Soundbrenner is far from a household name in the music industry, but having apparently sold over 50,000 Pulse wearable metronomes with endorsement from notable musicians, this Hong Kong startup isn't doing so bad. Today, the company hopes to make a bigger bang with a follow-up model. Using the original Pulse as the foundation, the new Soundbrenner Core adds three functionalities in the hopes of making life easier for musicians: It's also a watch, a tuner and a sound level meter.
"We see ourselves as one of the few players in the music-making space... that solve real problems," said Soundbrenner CEO Florian Simmendinger. "Our goal is to create a must-have companion device for musicians, from beginners all the way to professionals."
Much like its predecessor, the Core continues to serve as a silent but powerful vibrating metronome that can be worn on your wrist, arm, ankle, chest or even back. To get the beat going, simply set the tempo with four taps on the surface, and then you can make adjustments later on by twisting the outer LED ring.
What's changed here is that when in setlist mode, you can directly switch between songs by twisting the ring, which is more convenient than having to turn on the app first as required for the Pulse. Also new is the rhythm coach feature, which is an exercise where you have to replicate a beat by tapping, and obviously the higher the score, the better. This seems like a fun way to kill time while commuting.
Like before, you can sync up to five devices to ensure your bandmates are on the same page, not to mention the cool synchronized light pulses as a bonus. Setting up is simple: Just tap one unit with another for instant NFC pairing. You can also have a mix of Cores and Pulses, but you'll have to hook them up via Soundbrenner's The Metronome app. If needed, you can even connect up to ten of these via Ableton Link.

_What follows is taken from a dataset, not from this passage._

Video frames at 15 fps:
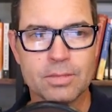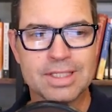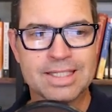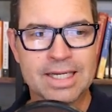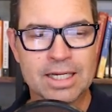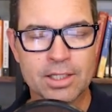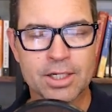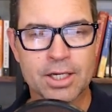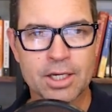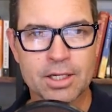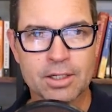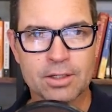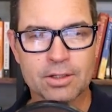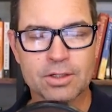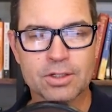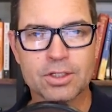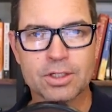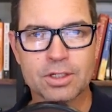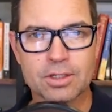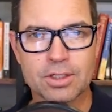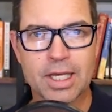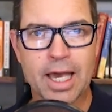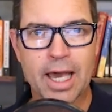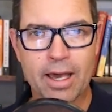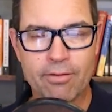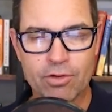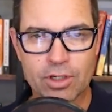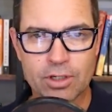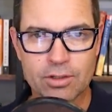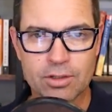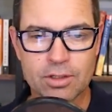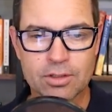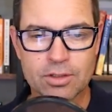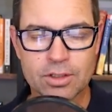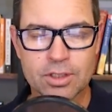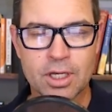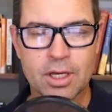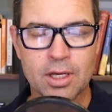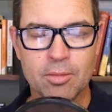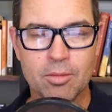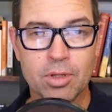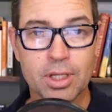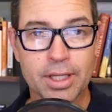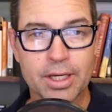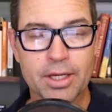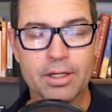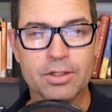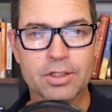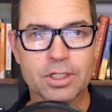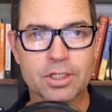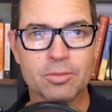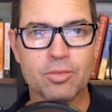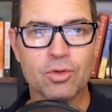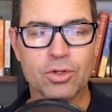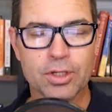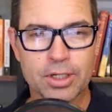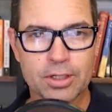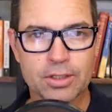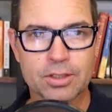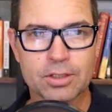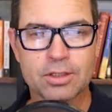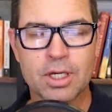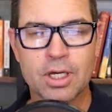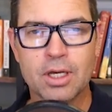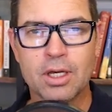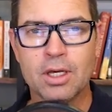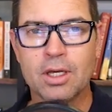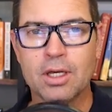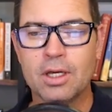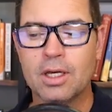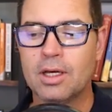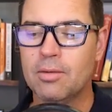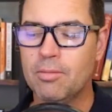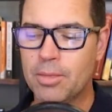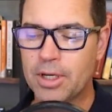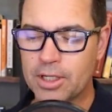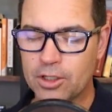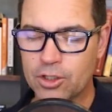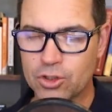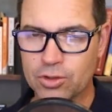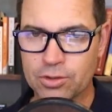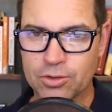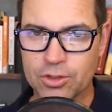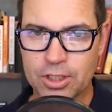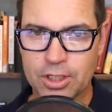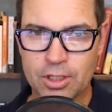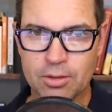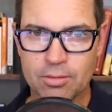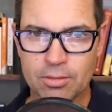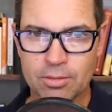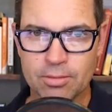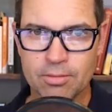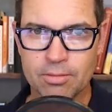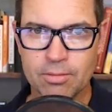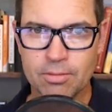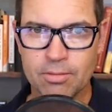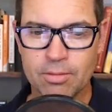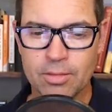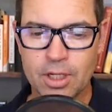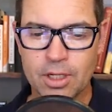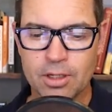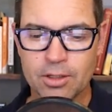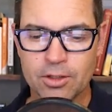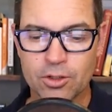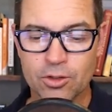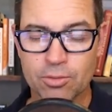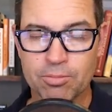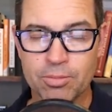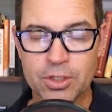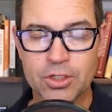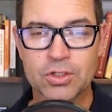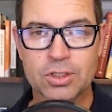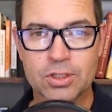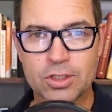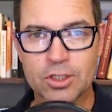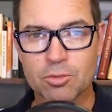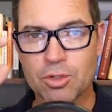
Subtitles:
delegating these things, having these plans in place, making sure your team that your business is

The most noticeable addition on the Core is perhaps the watch functionality. This is certainly no true smartwatch: You only get two OLED strips for showing the time, date, weekday and simple push notifications (for just calls and text messages) in watch mode; but when you start jamming, the top strip displays the BPM, time signature and subdivision, while the bottom one shows the accent. The entire surface is otherwise just the same old capacitive touch area for tapping your desired tempo.
The OLED displays also play a role in the Core's two other features: Sound level meter and magnetic twist tuner. For the former, the Core offers a real-time decibel display while monitoring surrounding sounds using its internal MEMS microphones, and this is backed up by LED plus vibration alerts when noise level hits the limit -- that's when you should put on the included ear plugs.
The tuner part -- designed for use with the likes of guitar, bass guitar, violin and ukelele -- is a little more cunning. You can actually twist the entire watch body off the magnetic base, and attach the magnetic port on the right to any of the tuning pegs on your instrument (failing that, there's a magnetic attachment pad in the bundle for this purpose), so that the internal piezoelectric microphone can accurately pick up your instrument's sound -- even in a noisy environment, supposedly. You can then check the note on the top OLED screen, and set your desired pitch frequency via the outer ring.
Since the Core is designed partly as a timepiece, Soundbrenner has thankfully moved away from the old bulky design in favor of something more fashionable. In fact, the Core comes in two flavors: The $329 Core Steel consists of a stainless steel body plus ring, and it comes with a detachable Italian leather strap; whereas the $229 Core has a polycarbonate glass fiber composite body, an aluminum ring and a detachable silicone strap. Both variants share the same core specs: 45.5mm diameter, mineral glass screen, three-day battery life and IP66 splash-proof rating.
Given the seeming success Soundbrenner has achieved since the launch of the Pulse (which now retails for $99, by the way), it's a little odd for this startup to go the same old Kickstarter route for its second-gen product. For Simmendinger, though, this "takes all the stress out of" initial funding (especially for tooling), and he still regards this platform as a great validation mechanism before his product eventually hits retail. And of course, this is also great for backers given the 40-percent early-bird discounts -- some of which are already gone at the time of writing. For those who are biting, you can expect shipment by March 2019.